Why Slow Diet Changes Are Best
Although a habit tracker can be used with any type of diet, even crash ones, it’s good to keep in mind that habit formation is the most successful with small gradual changes.
Smaller diet changes are more sustainable because they provide your mind and body more time to adapt. Smaller and more gradual changes are also easier to achieve, thereby decreasing your chances of failure (which can cause you to quit) while providing you with more confidence as you move forward.
What Type Of Habit Tracker Should I Use?
When it comes to choosing a habit tracker to help with your diet, there are several things you should consider.
- Determine whether you want to use an app (which is more portable) or a paper-based habit tracker.

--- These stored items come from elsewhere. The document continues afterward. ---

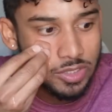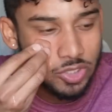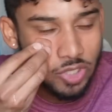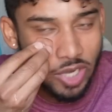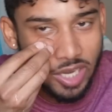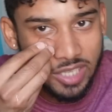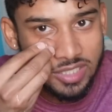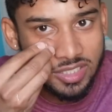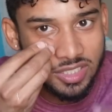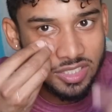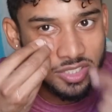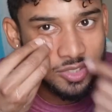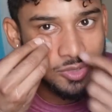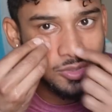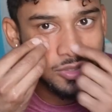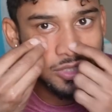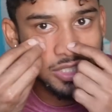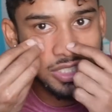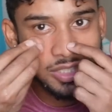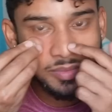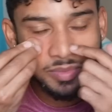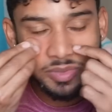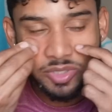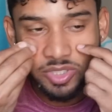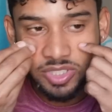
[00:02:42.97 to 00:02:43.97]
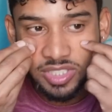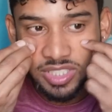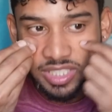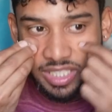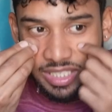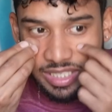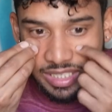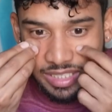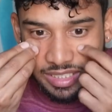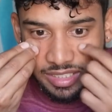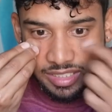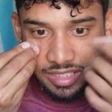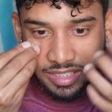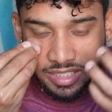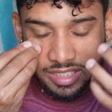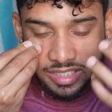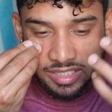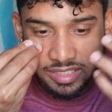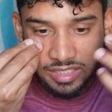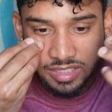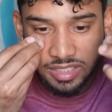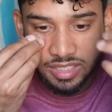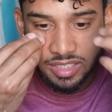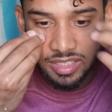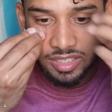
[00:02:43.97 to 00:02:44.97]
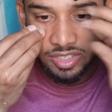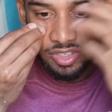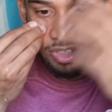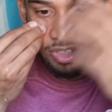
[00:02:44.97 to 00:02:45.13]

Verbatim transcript: So I just do this because it it uh,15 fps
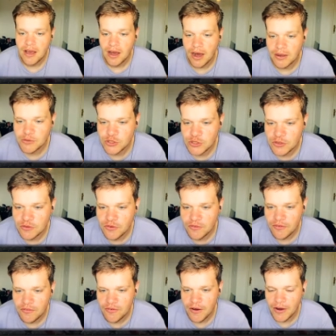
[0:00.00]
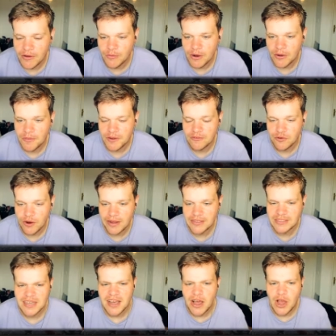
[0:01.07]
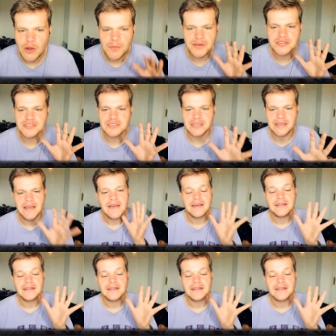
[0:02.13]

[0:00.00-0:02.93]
I'm doing very well, my friend. Hope you can see.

- Figure out what time period your habit tracker will cover. Will it cover just one day or will it show you a week, month, or even a year of habits.
- Consider how many habits you will be tracking. Normally, you will start with one habit and slowly increase, but eventually, you may find yourself tracking 5-6 habits that will require more space.
- Determine how much information you will need to store. Do you just need a simple check-off list type of habit tracker? Or do you want something that will also hold notes like your weight and other measurements?
- Don’t be afraid to use more than one tracker or switch them up. For example, may use one tracker to record your weight and body measurements and then another to record your habits. Or you may use your habit tracker in conjunction with a daily planner or bullet journal.